Bug 76785

Summary: Sockets fails to close
Product: [Retired] Red Hat Linux Reporter: Steffen Persvold <sp>
Component: kernelAssignee: Arjan van de Ven <arjanv>
Status: CLOSED CURRENTRELEASE QA Contact: Brian Brock <bbrock>
Severity: medium Docs Contact:
Priority: medium    
Version: 7.3   
Target Milestone: ---   
Target Release: ---   
Hardware: i686   
OS: Linux   
Whiteboard:
Fixed In Version: Doc Type: Bug Fix
Doc Text:
Story Points: ---
Clone Of: Environment:
Last Closed: 2004-09-30 15:40:07 UTC Type: ---
Regression: --- Mount Type: ---
Documentation: --- CRM:
Verified Versions: Category: ---
oVirt Team: --- RHEL 7.3 requirements from Atomic Host:
Cloudforms Team: --- Target Upstream Version:
Embargoed:

Description Steffen Persvold 2002-10-26 16:03:07 UTC
From Bugzilla Helper:
User-Agent: Mozilla/5.0 (X11; U; Linux i686; en-US; rv:1.0.1) Gecko/20020830

Description of problem:
With the 2.4.18-17.7.3 kernel an application which uses many threads to connect
to other hosts (200), fails to recognize a typical "connection closed by peer"
on some of the sockets.
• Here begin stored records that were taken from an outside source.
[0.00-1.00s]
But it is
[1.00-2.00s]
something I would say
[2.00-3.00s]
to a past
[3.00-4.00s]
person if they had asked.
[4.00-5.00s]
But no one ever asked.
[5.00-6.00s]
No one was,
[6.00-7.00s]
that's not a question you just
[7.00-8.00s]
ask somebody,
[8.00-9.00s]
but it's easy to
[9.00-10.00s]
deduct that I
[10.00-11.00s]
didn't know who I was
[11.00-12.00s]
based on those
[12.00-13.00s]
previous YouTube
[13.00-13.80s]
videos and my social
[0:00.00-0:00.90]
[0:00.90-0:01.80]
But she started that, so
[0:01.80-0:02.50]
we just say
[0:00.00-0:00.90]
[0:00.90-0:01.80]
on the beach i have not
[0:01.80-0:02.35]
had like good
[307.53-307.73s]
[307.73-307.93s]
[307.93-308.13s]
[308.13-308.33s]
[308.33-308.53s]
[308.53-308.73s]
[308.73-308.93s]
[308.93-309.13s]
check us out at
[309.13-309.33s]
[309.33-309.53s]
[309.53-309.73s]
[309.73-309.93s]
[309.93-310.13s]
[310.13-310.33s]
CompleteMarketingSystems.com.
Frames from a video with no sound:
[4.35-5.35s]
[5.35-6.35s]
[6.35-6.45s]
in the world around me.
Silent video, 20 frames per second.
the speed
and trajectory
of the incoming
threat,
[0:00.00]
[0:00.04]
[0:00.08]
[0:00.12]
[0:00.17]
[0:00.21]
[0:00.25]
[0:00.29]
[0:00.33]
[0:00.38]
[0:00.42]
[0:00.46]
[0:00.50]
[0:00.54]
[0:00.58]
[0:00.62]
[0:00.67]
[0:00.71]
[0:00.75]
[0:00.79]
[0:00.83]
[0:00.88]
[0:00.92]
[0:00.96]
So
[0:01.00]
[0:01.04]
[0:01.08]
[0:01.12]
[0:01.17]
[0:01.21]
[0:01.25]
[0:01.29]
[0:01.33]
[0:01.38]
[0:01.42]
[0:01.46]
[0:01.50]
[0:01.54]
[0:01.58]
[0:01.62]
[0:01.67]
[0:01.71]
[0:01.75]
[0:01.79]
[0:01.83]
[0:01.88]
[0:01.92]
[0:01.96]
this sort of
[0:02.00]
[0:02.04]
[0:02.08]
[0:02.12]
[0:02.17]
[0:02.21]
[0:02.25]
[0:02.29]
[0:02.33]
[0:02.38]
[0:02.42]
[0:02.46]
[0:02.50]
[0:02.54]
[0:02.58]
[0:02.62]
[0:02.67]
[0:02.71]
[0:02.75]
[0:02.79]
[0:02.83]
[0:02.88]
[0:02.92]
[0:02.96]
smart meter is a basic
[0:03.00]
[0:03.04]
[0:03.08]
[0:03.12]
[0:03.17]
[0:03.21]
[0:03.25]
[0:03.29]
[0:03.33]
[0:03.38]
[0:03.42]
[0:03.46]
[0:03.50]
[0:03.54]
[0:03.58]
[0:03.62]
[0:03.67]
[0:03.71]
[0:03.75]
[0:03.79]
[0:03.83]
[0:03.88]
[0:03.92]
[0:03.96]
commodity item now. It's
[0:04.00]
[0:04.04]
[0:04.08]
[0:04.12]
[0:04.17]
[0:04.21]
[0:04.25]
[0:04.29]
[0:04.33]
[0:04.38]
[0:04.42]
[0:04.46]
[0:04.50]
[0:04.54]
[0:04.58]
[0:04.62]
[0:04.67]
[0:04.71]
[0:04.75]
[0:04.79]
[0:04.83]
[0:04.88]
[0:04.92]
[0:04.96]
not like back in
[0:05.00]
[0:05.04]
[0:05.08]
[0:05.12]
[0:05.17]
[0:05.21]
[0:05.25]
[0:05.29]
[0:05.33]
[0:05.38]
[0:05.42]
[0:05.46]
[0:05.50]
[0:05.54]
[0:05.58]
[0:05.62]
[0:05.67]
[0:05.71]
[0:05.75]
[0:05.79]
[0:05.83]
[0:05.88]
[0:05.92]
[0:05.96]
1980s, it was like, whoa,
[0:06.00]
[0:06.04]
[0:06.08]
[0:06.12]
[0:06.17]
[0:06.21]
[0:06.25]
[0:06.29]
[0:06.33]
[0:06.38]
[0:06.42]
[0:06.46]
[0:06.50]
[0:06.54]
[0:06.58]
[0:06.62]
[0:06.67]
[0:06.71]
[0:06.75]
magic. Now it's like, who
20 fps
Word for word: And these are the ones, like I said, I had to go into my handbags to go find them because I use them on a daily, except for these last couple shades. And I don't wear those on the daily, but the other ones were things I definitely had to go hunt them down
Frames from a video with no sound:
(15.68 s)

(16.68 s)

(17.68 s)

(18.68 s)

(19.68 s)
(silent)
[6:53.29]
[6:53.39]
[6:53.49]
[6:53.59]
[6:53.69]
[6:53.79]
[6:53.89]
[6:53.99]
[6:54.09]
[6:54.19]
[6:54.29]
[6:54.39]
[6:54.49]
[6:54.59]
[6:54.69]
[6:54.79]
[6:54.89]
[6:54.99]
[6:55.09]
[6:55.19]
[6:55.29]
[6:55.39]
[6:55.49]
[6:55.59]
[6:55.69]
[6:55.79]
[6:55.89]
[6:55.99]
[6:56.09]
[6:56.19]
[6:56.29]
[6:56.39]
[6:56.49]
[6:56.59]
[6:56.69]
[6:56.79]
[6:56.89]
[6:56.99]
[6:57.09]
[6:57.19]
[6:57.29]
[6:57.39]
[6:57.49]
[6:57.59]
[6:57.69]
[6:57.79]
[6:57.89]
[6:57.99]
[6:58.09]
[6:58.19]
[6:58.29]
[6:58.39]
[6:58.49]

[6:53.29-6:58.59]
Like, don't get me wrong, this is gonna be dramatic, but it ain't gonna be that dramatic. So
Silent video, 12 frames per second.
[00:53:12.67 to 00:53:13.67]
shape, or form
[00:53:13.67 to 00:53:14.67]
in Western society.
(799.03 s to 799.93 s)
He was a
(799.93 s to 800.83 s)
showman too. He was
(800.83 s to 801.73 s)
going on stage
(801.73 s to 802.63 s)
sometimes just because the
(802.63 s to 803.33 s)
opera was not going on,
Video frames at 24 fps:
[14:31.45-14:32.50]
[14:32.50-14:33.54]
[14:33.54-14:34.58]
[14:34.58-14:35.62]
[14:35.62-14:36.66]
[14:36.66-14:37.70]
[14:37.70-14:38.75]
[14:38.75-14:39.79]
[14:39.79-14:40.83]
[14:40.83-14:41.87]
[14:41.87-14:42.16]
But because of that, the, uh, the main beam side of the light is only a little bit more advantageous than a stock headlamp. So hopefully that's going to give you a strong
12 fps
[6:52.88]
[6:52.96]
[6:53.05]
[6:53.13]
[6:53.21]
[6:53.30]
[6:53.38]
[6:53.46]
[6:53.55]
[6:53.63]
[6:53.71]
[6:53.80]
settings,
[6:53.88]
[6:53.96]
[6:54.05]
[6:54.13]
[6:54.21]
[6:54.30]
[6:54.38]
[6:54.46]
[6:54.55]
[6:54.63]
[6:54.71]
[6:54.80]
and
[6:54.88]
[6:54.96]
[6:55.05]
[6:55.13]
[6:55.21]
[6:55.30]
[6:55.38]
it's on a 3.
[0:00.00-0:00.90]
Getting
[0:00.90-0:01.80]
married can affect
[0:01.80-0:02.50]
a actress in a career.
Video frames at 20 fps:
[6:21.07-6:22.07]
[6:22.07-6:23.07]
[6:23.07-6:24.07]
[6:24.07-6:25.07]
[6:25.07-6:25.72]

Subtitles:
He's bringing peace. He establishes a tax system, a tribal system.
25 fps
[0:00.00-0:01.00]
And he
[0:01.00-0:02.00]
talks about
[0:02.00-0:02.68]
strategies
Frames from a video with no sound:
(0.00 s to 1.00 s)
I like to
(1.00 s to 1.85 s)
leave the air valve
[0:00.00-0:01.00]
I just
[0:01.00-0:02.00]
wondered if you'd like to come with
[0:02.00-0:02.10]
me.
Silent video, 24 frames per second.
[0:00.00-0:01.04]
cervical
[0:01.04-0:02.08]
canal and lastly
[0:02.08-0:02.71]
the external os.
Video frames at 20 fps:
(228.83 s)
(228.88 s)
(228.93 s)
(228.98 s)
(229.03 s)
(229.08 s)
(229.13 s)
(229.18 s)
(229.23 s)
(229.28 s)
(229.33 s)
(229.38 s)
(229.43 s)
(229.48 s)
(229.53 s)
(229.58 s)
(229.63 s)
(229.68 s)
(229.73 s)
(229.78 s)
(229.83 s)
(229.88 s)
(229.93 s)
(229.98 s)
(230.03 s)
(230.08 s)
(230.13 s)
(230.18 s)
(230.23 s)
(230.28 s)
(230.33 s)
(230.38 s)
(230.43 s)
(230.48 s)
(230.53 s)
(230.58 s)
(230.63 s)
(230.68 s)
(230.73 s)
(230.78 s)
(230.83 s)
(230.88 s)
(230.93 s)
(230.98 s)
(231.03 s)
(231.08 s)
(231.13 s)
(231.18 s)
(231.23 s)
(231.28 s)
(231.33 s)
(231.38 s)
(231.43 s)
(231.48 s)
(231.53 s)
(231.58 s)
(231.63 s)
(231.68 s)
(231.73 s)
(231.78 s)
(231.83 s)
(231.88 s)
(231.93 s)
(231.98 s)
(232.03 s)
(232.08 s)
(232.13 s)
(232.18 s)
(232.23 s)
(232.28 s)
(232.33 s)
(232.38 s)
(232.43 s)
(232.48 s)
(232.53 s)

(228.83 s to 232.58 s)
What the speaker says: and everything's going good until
No problems with the 2.4.18-10 kernel.

Version-Release number of selected component (if applicable):
2.4.18-17.7.3


How reproducible:
Always

Steps to Reproduce:
1. Start threaded parent application which connects to a large number of remote
daemons (one thread per remote machine, separate socket). This remote daemon
will fork&exec another application.
2. All threads enter the recv() system call to receive data from the remote
executed application.
3. Terminate remote executed application


Actual Results:  After some time, some of the threads are still in the recv()
system call, and the socket is still listed as ESTABLISHED (with netstat -a).
However all remote applications has terminated and no sockets to parent machine
exists on these remote machines. The application therefore hangs, but a ctrl-c
terminates it successfully.

Expected Results:  The recv() system call should have returned 0 to indicate
that the remote application has closed the connection. Then the thread is
terminated and when all threads exits the parent application should have
terminated automatically without needing to press ctrl-c.

Additional info:

Kernel is 2.4.18-17.7.xsmp i686 build. Kernel 2.4.18-10smp i686 build works
fine. Glibc is glibc-2.2.5-40 (i686).

This is a MPI implementation and the described sequence is used to launch the
MPI application on the cluster nodes. Unfortunately no example source is
available (however this could be created) nor is this easy to reproduce since it
requires a relatively high number of cluster nodes (i.e 32 nodes work fine, 64
does not).

Comment 1 Bugzilla owner 2004-09-30 15:40:07 UTC
Thanks for the bug report. However, Red Hat no longer maintains this version of
the product. Please upgrade to the latest version and open a new bug if the problem
persists.

The Fedora Legacy project (http://fedoralegacy.org/) maintains some older releases, 
and if you believe this bug is interesting to them, please report the problem in
the bug tracker at: http://bugzilla.fedora.us/